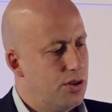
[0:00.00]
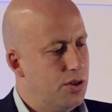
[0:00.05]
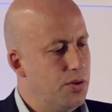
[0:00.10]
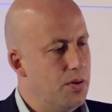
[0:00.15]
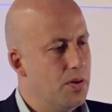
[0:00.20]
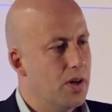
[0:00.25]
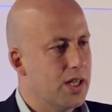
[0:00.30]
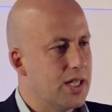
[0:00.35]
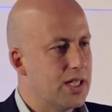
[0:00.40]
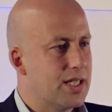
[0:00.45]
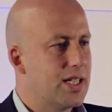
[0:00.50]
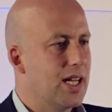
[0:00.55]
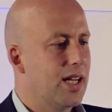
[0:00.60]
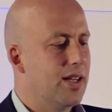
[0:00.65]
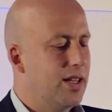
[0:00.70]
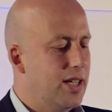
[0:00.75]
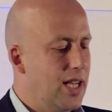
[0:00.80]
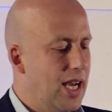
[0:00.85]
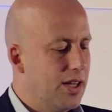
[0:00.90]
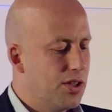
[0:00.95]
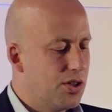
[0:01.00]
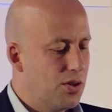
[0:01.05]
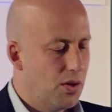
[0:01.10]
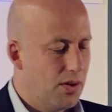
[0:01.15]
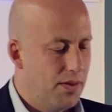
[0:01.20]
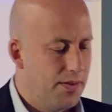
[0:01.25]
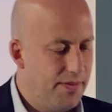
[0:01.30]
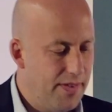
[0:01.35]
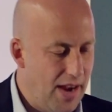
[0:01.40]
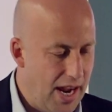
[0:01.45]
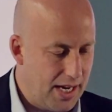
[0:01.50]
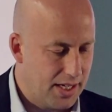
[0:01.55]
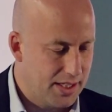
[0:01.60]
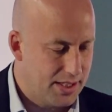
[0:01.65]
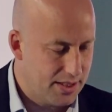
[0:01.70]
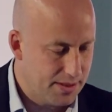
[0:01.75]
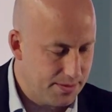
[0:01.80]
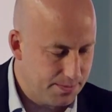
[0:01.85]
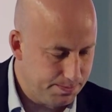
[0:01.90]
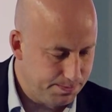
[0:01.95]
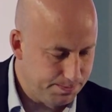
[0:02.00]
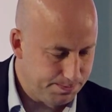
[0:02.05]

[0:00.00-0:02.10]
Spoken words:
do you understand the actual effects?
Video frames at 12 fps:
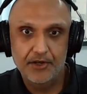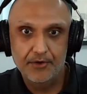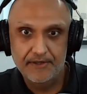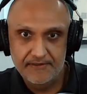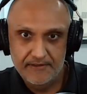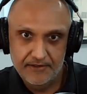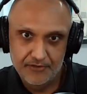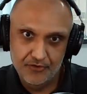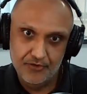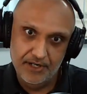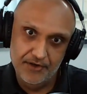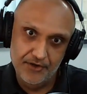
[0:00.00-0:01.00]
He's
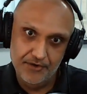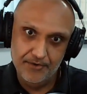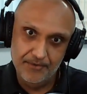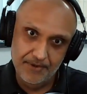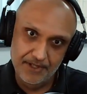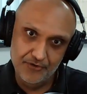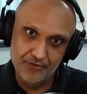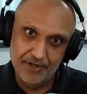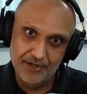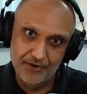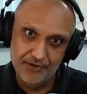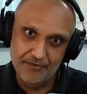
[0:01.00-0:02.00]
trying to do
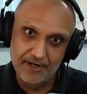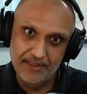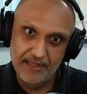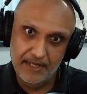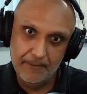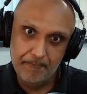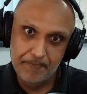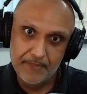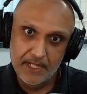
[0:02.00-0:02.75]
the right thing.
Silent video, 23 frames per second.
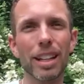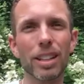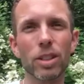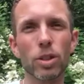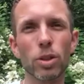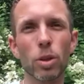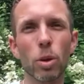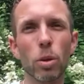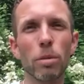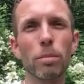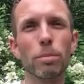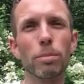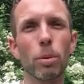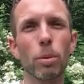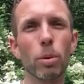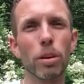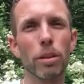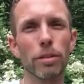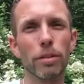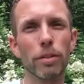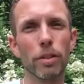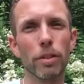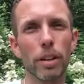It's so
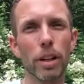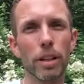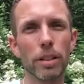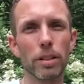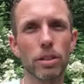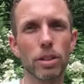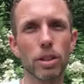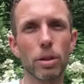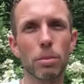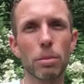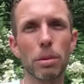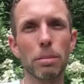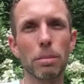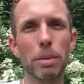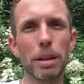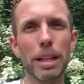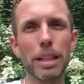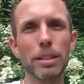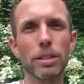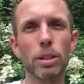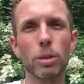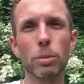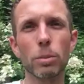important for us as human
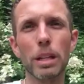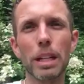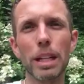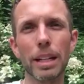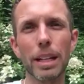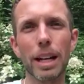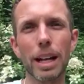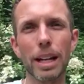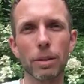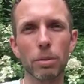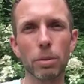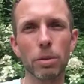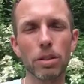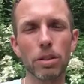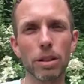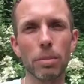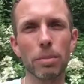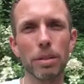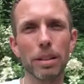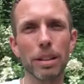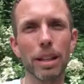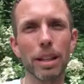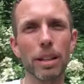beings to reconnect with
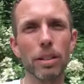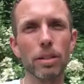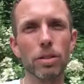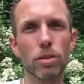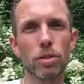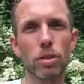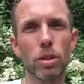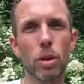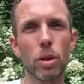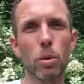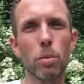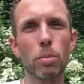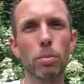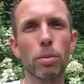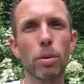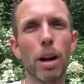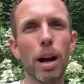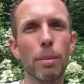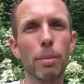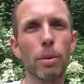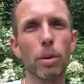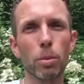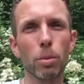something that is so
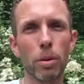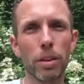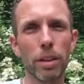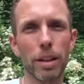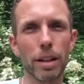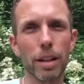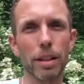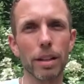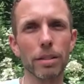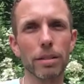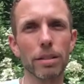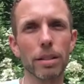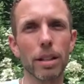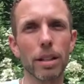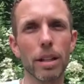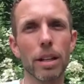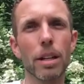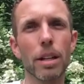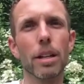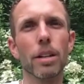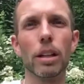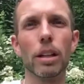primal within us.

☆ ☆ ☆ ☆

## Work instruction
Every line of the data above is to be repeated exactly; the images are to be left out.

## Response box
[0:00.00]
[0:00.05]
[0:00.10]
[0:00.15]
[0:00.20]
[0:00.25]
[0:00.30]
[0:00.35]
[0:00.40]
[0:00.45]
[0:00.50]
[0:00.55]
[0:00.60]
[0:00.65]
[0:00.70]
[0:00.75]
[0:00.80]
[0:00.85]
[0:00.90]
[0:00.95]
[0:01.00]
[0:01.05]
[0:01.10]
[0:01.15]
[0:01.20]
[0:01.25]
[0:01.30]
[0:01.35]
[0:01.40]
[0:01.45]
[0:01.50]
[0:01.55]
[0:01.60]
[0:01.65]
[0:01.70]
[0:01.75]
[0:01.80]
[0:01.85]
[0:01.90]
[0:01.95]
[0:02.00]
[0:02.05]

[0:00.00-0:02.10]
Spoken words:
do you understand the actual effects?
Video frames at 12 fps:
[0:00.00-0:01.00]
He's
[0:01.00-0:02.00]
trying to do
[0:02.00-0:02.75]
the right thing.
Silent video, 23 frames per second.
It's so
important for us as human
beings to reconnect with
something that is so
primal within us.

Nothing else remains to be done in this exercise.